:: WHAT YOU NEED TO DO ::
A faithful copy of the entries is needed, one that leaves out the pictures.
DATA FOR THIS EXERCISE section start
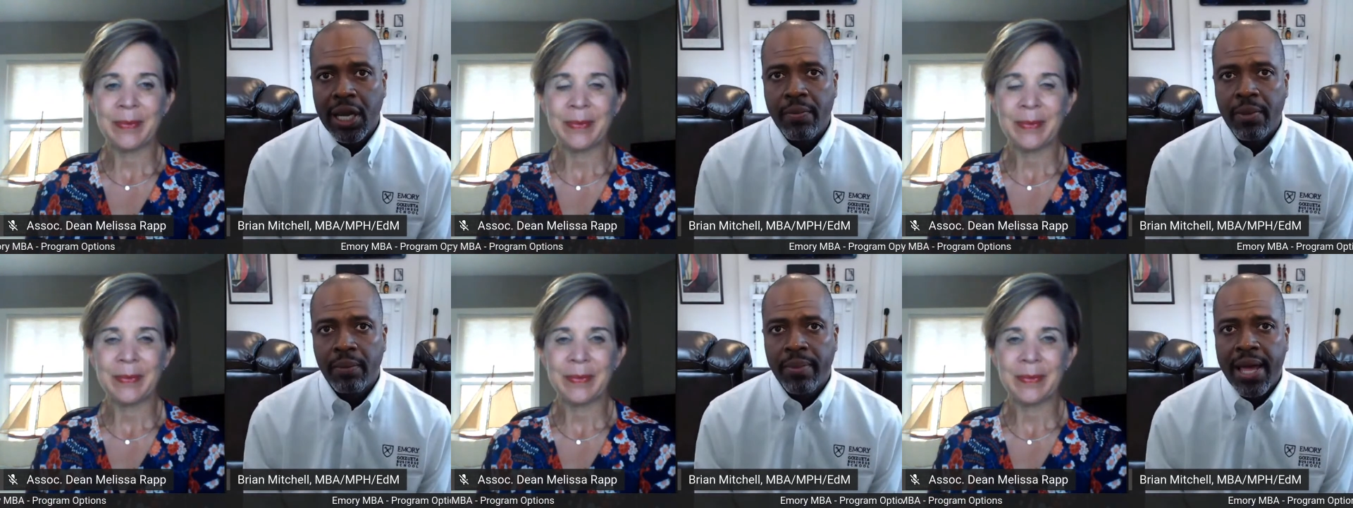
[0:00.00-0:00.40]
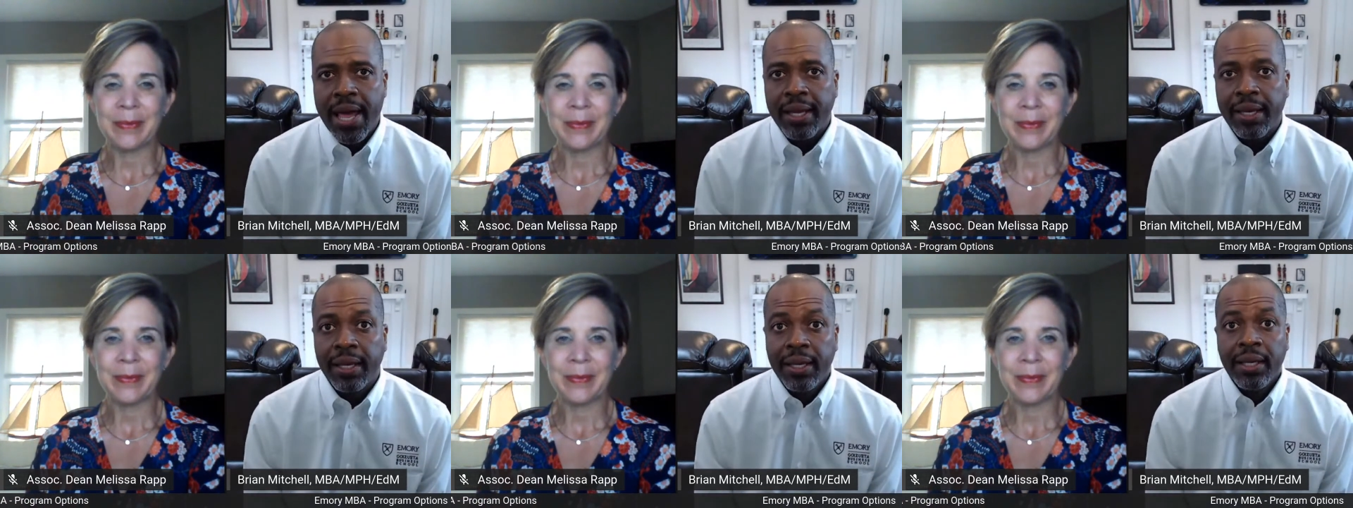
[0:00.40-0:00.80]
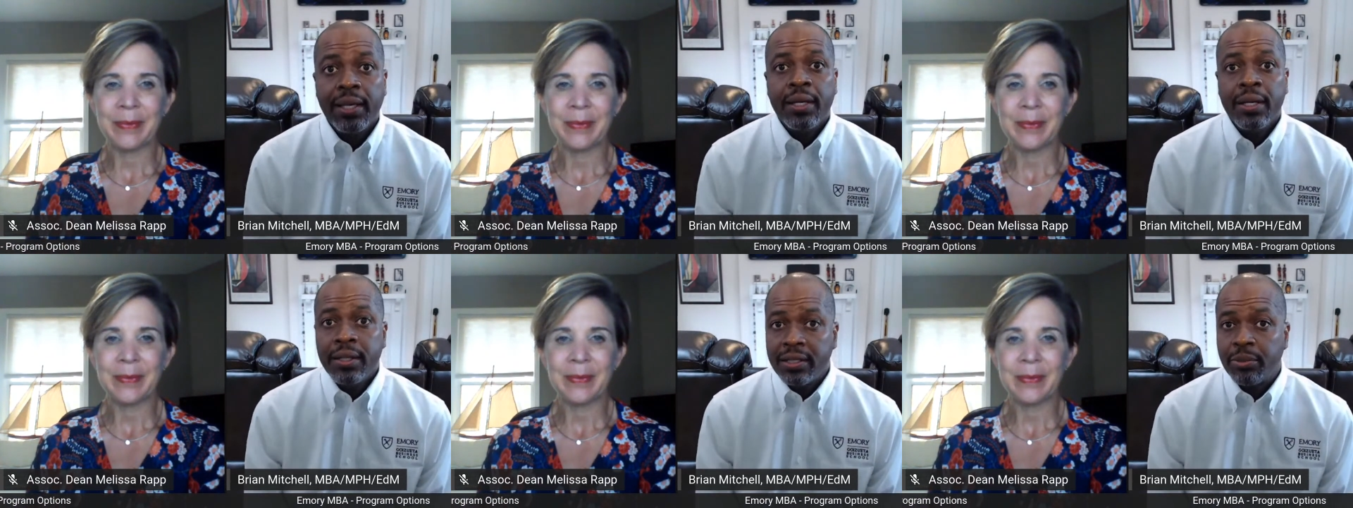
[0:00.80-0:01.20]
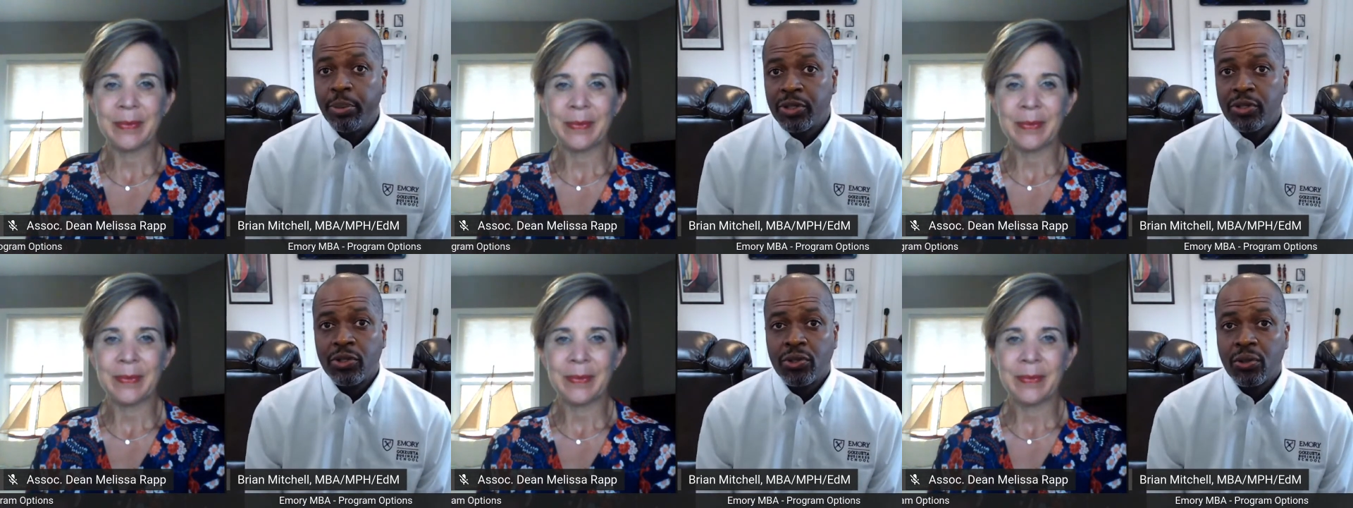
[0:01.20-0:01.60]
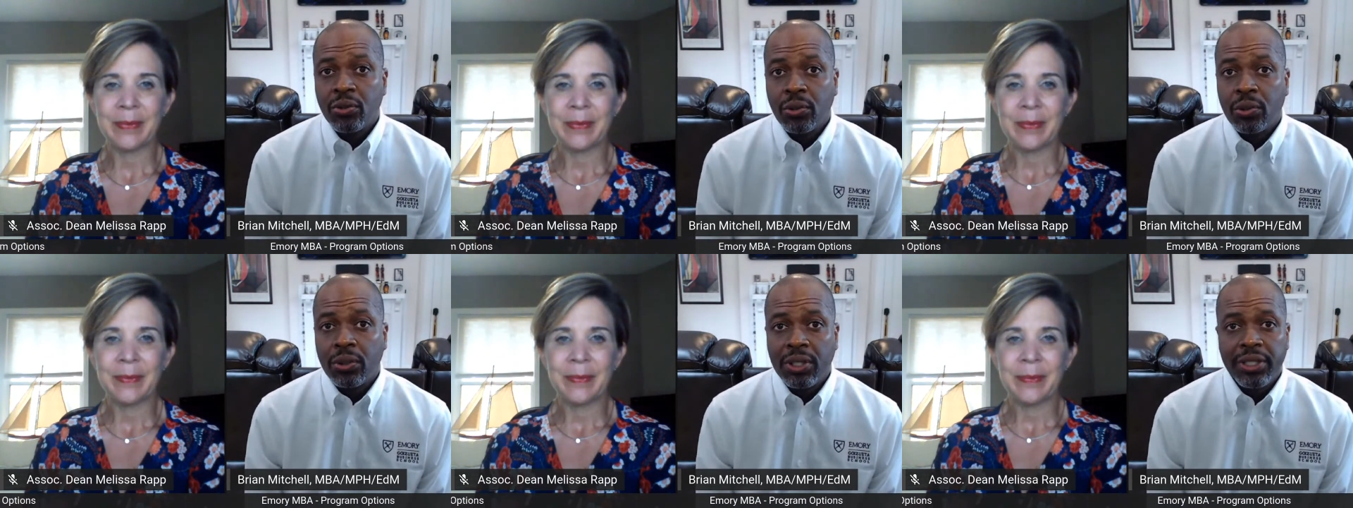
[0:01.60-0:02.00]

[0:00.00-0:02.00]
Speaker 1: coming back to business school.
DATA FOR THIS EXERCISE section end
:: RESULT OF THE EXERCISE ::
[0:00.00-0:00.40]
[0:00.40-0:00.80]
[0:00.80-0:01.20]
[0:01.20-0:01.60]
[0:01.60-0:02.00]

[0:00.00-0:02.00]
Speaker 1: coming back to business school.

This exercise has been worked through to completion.